Can ‘Boring’ Businesses Still Benefit From Email Marketing?
Marketing and SEO consultant Shae has a tough problem:
I have a couple of clients in the recruitment (bricks and mortar biz based in Australia and has two target audiences: job seekers and employers) and an online life insurance broker and I’m trying to convince them to send daily emails the way you do. But they keep saying their industries are boring, no one would want to hear from them on a regular basis and just can’t see that this email approach would work for them.
I disagree completely but I keep getting resistance. Any tips you could provide or perhaps some real life examples from similar niches?
Two thoughts on this:
1. They’re dead wrong.
Period, end of discussion.
Both of these businesses could churn out some AMAZING emails—all it takes is shifting your perspective so you’re looking at what you do from your customer’s point of view.
For the client in the recruiting arena:
Ever hear about a job interview that didn’t go quite according to plan?
My wife once helped interview a recent college grad who broke down and started sobbing because the “questions were too hard.”
My business partner John once swaggered into an interview at Microsoft—and got his teeth kicked in.
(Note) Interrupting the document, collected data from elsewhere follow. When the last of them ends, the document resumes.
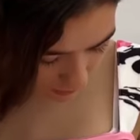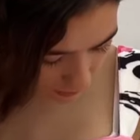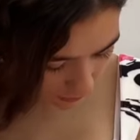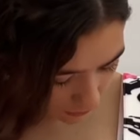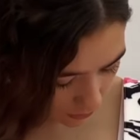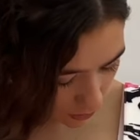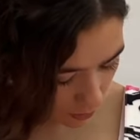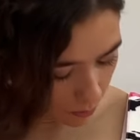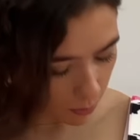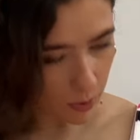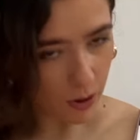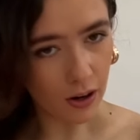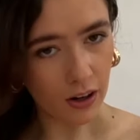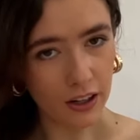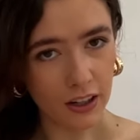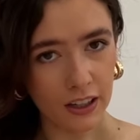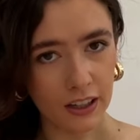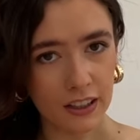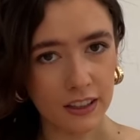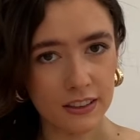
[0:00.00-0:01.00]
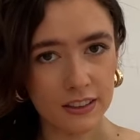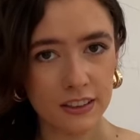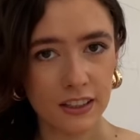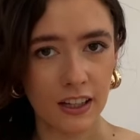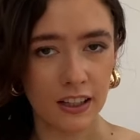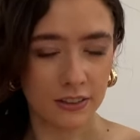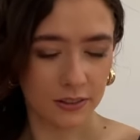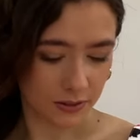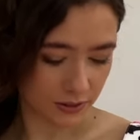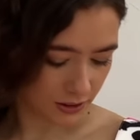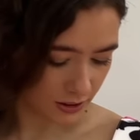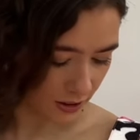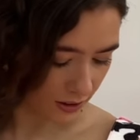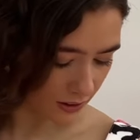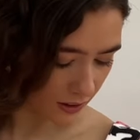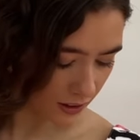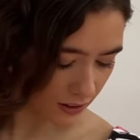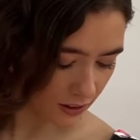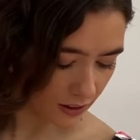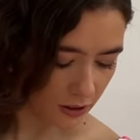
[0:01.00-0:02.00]
have got pockets and also
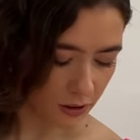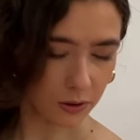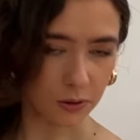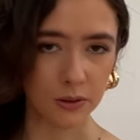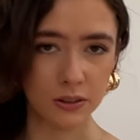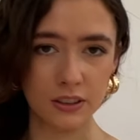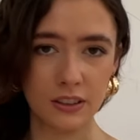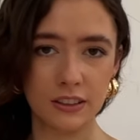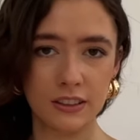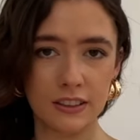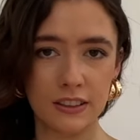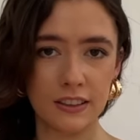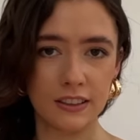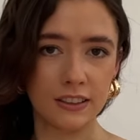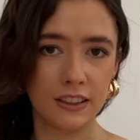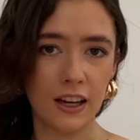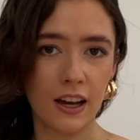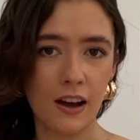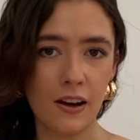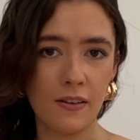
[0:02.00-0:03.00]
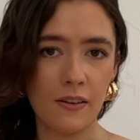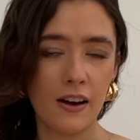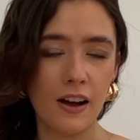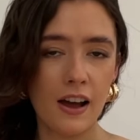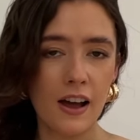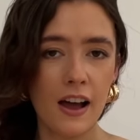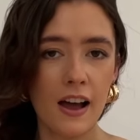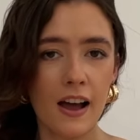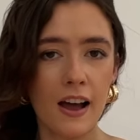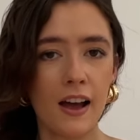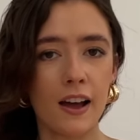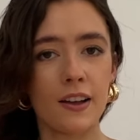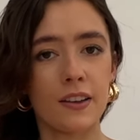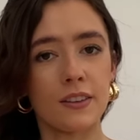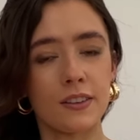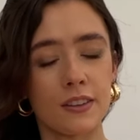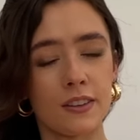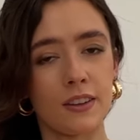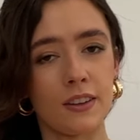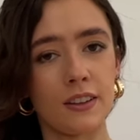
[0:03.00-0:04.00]
like a corset detail at
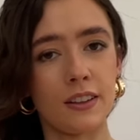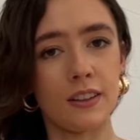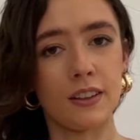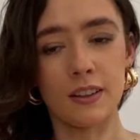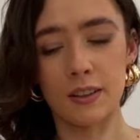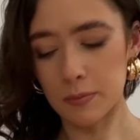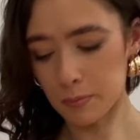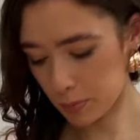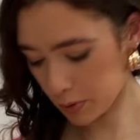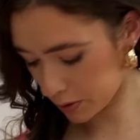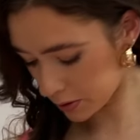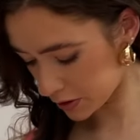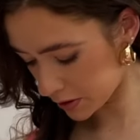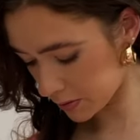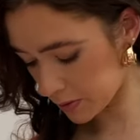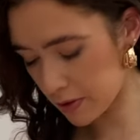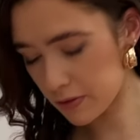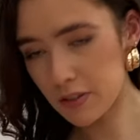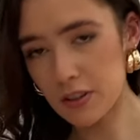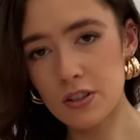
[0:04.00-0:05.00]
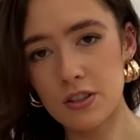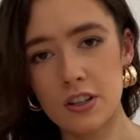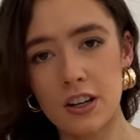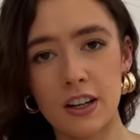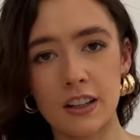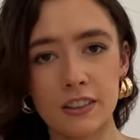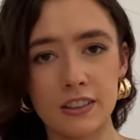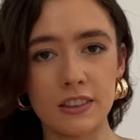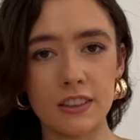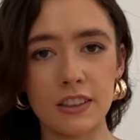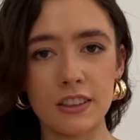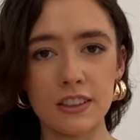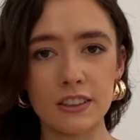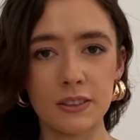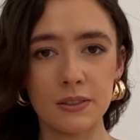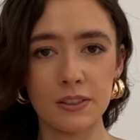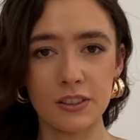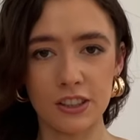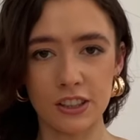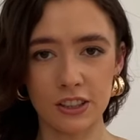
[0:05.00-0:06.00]
the bottom of the trousers,
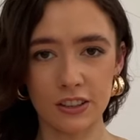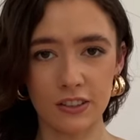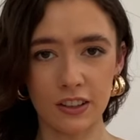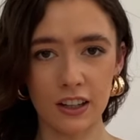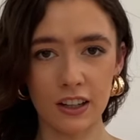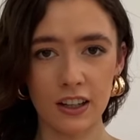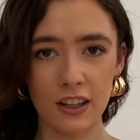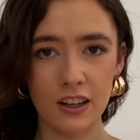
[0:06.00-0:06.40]
which is quite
I once had an interview where I realized I was totally unqualified within 10 minutes, but they kept grilling me for another 4 hours. One of the most humiliating things I’ve ever experienced.
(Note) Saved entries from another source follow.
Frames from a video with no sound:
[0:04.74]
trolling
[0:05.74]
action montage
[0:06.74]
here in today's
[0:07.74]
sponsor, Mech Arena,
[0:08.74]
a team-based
Think you could spin a few of those into compelling emails? Hmmm?
How about the life insurance biz. Now THAT’S super boring, right?
Sure, until you remember that 32-year-old guy who finally decided to get that policy his wife had been begging for for years…
What finally spurred him to action?
His SUV did a barrel roll after he skidded on some ice, and afterward he realized his wife and 2-year-old daughter could have been out in the cold…
Nope, nothing interesting to write about there.
The truth is, “my product is too boring” is nothing but a copout.
There are no boring products, only bored marketers.
So the advice Shae’s giving her clients is spot on.
Here’s the problem:
2. It doesn’t matter.
This is a mindset thing.
The client is fearful of trying something different.
And it’s going to be a long, hard slog to convince them otherwise.
Small businesses are often small for a reason, and it has to do with how the owner thinks.
If I were in Shae’s shoes, I’d propose a small-scale test.
Maybe slice out a small segment of their customer list and send a few emails.
I wouldn’t kill myself to persuade them on this though.
Probably only 1 client in 20 will do it.
That effort is better spent finding clients you don’t have to browbeat into letting you do your job.